Aus dem Innern der Tasche drangen nur leise Laute, aber den Ohren der Zollbeamten am Flughafen von Chennai entgingen sie nicht. Als sie den Besitzer des Gepäckstücks fragten, was das für seltsame Trillertöne seien, wurde der 45-jährige Fluggast nervös. Er musste sein Gepäck öffnen - und was zogen die Zöllner heraus? Ein Leopardenbaby, vier Wochen alt, 1,1 Kilogramm schwer, äußerst hungrig.
Bilder der erschöpften Raubkatze, die von einem Tierarzt die Flasche bekam, machten international die Runde. Der Mann hatte am Samstag in Bangkok ein Flugzeug der Thai Airways nach Indien bestiegen, die Raubkatze nahm er nicht ins Handgepäck, sondern checkte sie ein. Der Frachtraum muss also ausreichend klimatisiert gewesen sein, sodass das Tier beim Flug nicht erfror.
Eine Raubkatze entdecken die Zöllner nicht jeden Tag, dennoch gibt es ähnliche Versuche immer wieder, gerade in Bangkok. Ein besonders dreister Fall: 2011 hatte ein Fluggast einen halben Zoo im Handgepäck verstaut. Vier Leopardenbabys, einen kleinen Bären, einen jungen Gibbon, ein Seidenäffchen. Erst kurz vor dem Einsteigen flog der Schmuggler auf. Im derzeit jüngsten Fall untersucht die Polizei noch, ob der Mann Einzeltäter oder Mitglied eines Syndikats ist. Für das organisierte Verbrechen ist mancher Tiertransfer fast so lukrativ wie Drogen- oder Menschenhandel. Experten schätzen den Umsatz im illegalen Tiergeschäft auf weltweit mindestens 19 Milliarden Dollar.
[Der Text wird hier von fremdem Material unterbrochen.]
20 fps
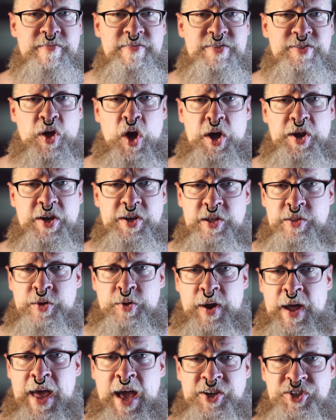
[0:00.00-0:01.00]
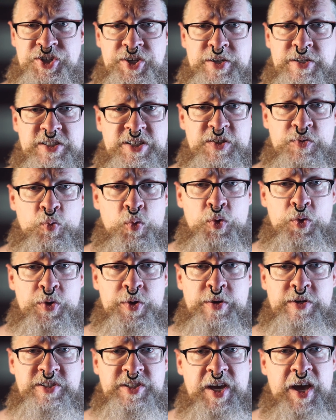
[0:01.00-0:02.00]
of thought into their actions and
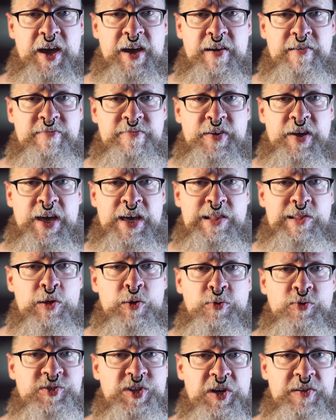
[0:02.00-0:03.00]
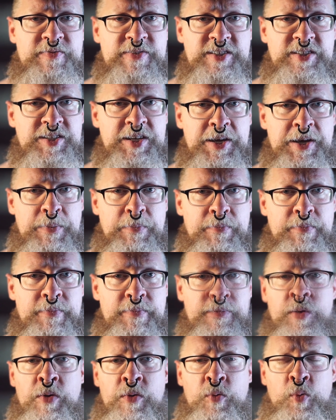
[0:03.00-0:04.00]
words have a low self esteem?
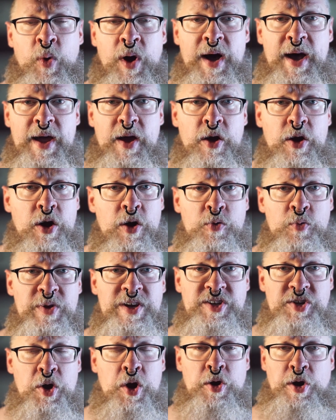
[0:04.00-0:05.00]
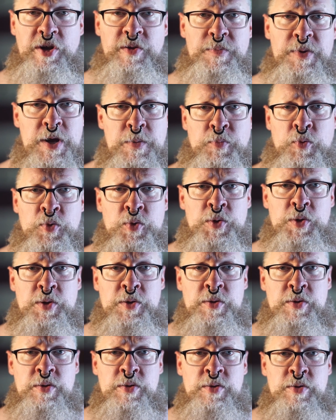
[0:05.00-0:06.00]
Why are retarded people
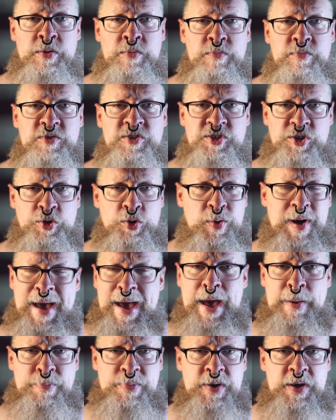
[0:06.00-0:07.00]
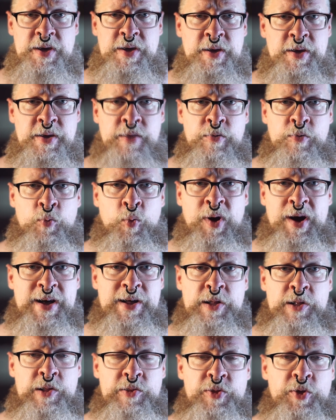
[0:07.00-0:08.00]
so happy,
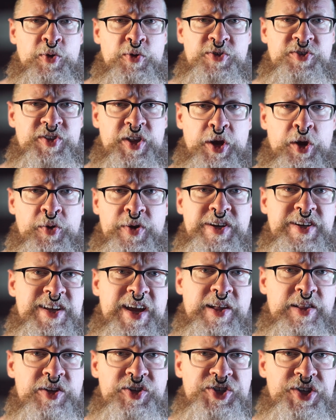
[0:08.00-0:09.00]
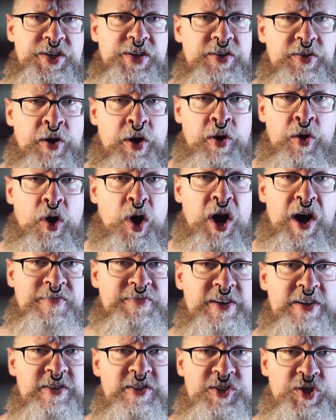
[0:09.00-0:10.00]
while those that are intelligent are
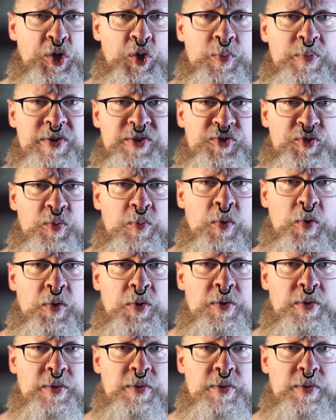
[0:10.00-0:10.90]
often so miserable?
Den Fahndern macht nicht nur die Risikofreude der Kuriere zu schaffen, sondern auch die Art, wie der Handel angebahnt und abgewickelt wird. Geschützte Tier- und Pflanzenarten werden immer häufiger online verkauft. Dieses kriminelle Wildlife-Shopping im Internet macht den Schutz vieler bedrohter Arten noch komplizierter, als er schon ist, sagt Saket Badola, Experte der Organisation "Traffic" in Indien, die illegalen Tierhandel dokumentiert. Auch Varun Kapoor, hochrangiger Polizeioffizier im indischen Madhya Pradesh, warnte kürzlich vor dem Onlinehandel mit Wildtieren im Land. Wenn diese Verbrechen niemand bekämpfe, würden sie sich verheerend auf Indiens Wildbestand auswirken.
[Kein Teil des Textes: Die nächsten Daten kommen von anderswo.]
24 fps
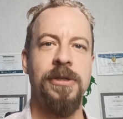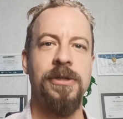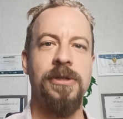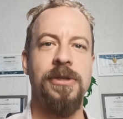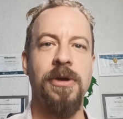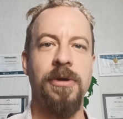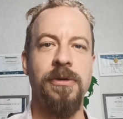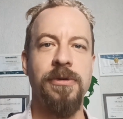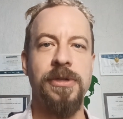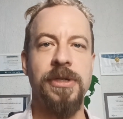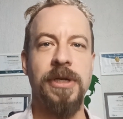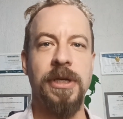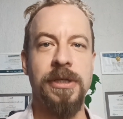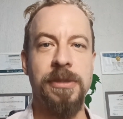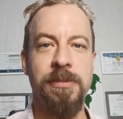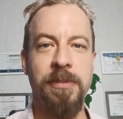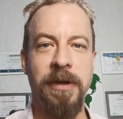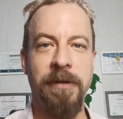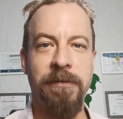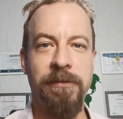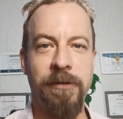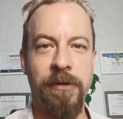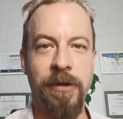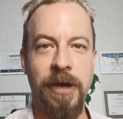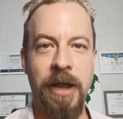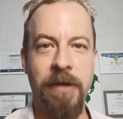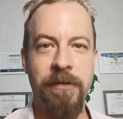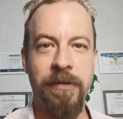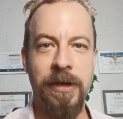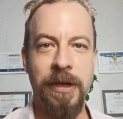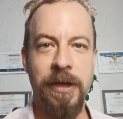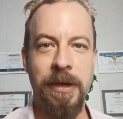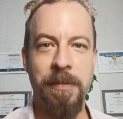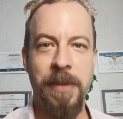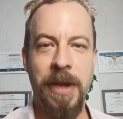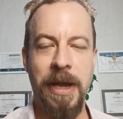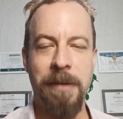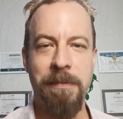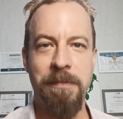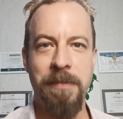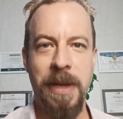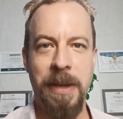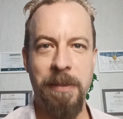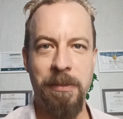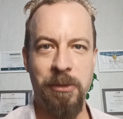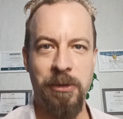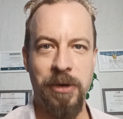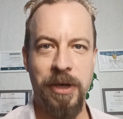don't judge me for having a bad
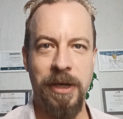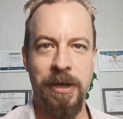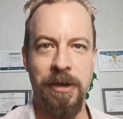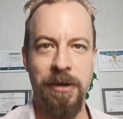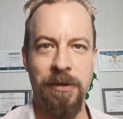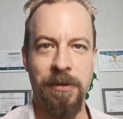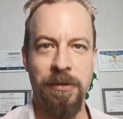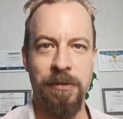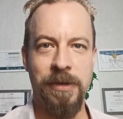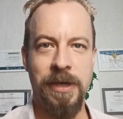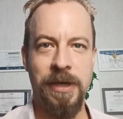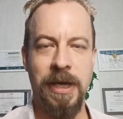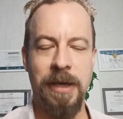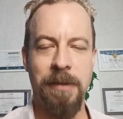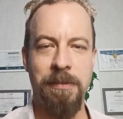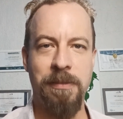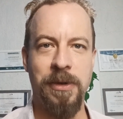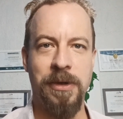memory, okay?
Dabei hat Indien im Gegensatz zu vielen anderen südostasiatischen Ländern zumindest beim Schutz von Raubkatzen einige Erfolge vorzuweisen. Künftig aber braucht das Land nicht nur wachsame Wildhüter, die in Naturschutzgebieten patrouillieren, sondern auch ein Heer von Cyberspezialisten, die Onlineforen überwachen und digitale Marktplätze für illegalen Tierhandel aufspüren. Erste Schulungen dafür finden in Indien schon statt.
Einige Tierschutzorganisationen setzen nun auf Allianzen mit den Giganten der Onlinebranche, um Räume für illegalen Tierhandel "systematisch zu schließen", schreibt Crawford Allan, Cyberexperte bei Traffic. Ohne die Unterstützung dieser großen Internethändler dürfte es schwer werden, die kriminellen Wildtierverkäufe einzudämmen. Denn der Markt ist schnell und anonym. Ein paar Klicks, und schon sind Leguane, Schildkröten oder Geckos verpackt und unterwegs zu fernen Auftraggebern. Nur manche Tierschmuggler ziehen es vor, ihr lebendes Diebesgut altmodisch im Koffer zu transportieren.